» **YOUR GOAL**:
In full and word for word, print the data below.
+++ EXERCISE MATERIALS +++
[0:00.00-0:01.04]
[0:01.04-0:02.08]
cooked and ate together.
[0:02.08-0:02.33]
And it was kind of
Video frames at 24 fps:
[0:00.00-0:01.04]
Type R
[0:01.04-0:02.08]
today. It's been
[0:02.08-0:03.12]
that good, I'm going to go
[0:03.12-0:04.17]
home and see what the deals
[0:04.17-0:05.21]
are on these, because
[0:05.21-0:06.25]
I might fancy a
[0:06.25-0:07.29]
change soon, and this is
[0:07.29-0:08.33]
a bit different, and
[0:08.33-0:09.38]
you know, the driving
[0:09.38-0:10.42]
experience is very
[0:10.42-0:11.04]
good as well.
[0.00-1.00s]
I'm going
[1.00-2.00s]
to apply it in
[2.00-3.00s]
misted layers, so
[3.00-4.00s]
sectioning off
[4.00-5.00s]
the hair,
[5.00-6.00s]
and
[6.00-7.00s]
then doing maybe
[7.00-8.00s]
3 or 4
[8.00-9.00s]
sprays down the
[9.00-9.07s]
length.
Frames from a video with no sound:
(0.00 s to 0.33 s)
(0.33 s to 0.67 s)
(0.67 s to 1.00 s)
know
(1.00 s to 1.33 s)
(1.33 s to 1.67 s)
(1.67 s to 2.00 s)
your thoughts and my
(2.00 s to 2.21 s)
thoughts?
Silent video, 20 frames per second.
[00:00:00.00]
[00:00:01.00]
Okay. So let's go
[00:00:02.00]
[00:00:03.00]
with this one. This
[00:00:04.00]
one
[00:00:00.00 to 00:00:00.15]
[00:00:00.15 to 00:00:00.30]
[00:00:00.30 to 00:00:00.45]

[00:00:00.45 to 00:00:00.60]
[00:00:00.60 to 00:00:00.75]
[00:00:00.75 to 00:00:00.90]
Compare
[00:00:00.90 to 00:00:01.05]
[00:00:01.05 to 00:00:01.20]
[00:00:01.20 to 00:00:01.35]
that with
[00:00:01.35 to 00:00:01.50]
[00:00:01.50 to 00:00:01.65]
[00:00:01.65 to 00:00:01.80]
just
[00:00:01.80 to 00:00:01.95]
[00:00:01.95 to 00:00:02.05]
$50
+++
» **YOUR RESPONSE**:
[0:00.00-0:01.04]
[0:01.04-0:02.08]
cooked and ate together.
[0:02.08-0:02.33]
And it was kind of
Video frames at 24 fps:
[0:00.00-0:01.04]
Type R
[0:01.04-0:02.08]
today. It's been
[0:02.08-0:03.12]
that good, I'm going to go
[0:03.12-0:04.17]
home and see what the deals
[0:04.17-0:05.21]
are on these, because
[0:05.21-0:06.25]
I might fancy a
[0:06.25-0:07.29]
change soon, and this is
[0:07.29-0:08.33]
a bit different, and
[0:08.33-0:09.38]
you know, the driving
[0:09.38-0:10.42]
experience is very
[0:10.42-0:11.04]
good as well.
[0.00-1.00s]
I'm going
[1.00-2.00s]
to apply it in
[2.00-3.00s]
misted layers, so
[3.00-4.00s]
sectioning off
[4.00-5.00s]
the hair,
[5.00-6.00s]
and
[6.00-7.00s]
then doing maybe
[7.00-8.00s]
3 or 4
[8.00-9.00s]
sprays down the
[9.00-9.07s]
length.
Frames from a video with no sound:
(0.00 s to 0.33 s)
(0.33 s to 0.67 s)
(0.67 s to 1.00 s)
know
(1.00 s to 1.33 s)
(1.33 s to 1.67 s)
(1.67 s to 2.00 s)
your thoughts and my
(2.00 s to 2.21 s)
thoughts?
Silent video, 20 frames per second.
[00:00:00.00]
[00:00:01.00]
Okay. So let's go
[00:00:02.00]
[00:00:03.00]
with this one. This
[00:00:04.00]
one
[00:00:00.00 to 00:00:00.15]
[00:00:00.15 to 00:00:00.30]
[00:00:00.30 to 00:00:00.45]

[00:00:00.45 to 00:00:00.60]
[00:00:00.60 to 00:00:00.75]
[00:00:00.75 to 00:00:00.90]
Compare
[00:00:00.90 to 00:00:01.05]
[00:00:01.05 to 00:00:01.20]
[00:00:01.20 to 00:00:01.35]
that with
[00:00:01.35 to 00:00:01.50]
[00:00:01.50 to 00:00:01.65]
[00:00:01.65 to 00:00:01.80]
just
[00:00:01.80 to 00:00:01.95]
[00:00:01.95 to 00:00:02.05]
$50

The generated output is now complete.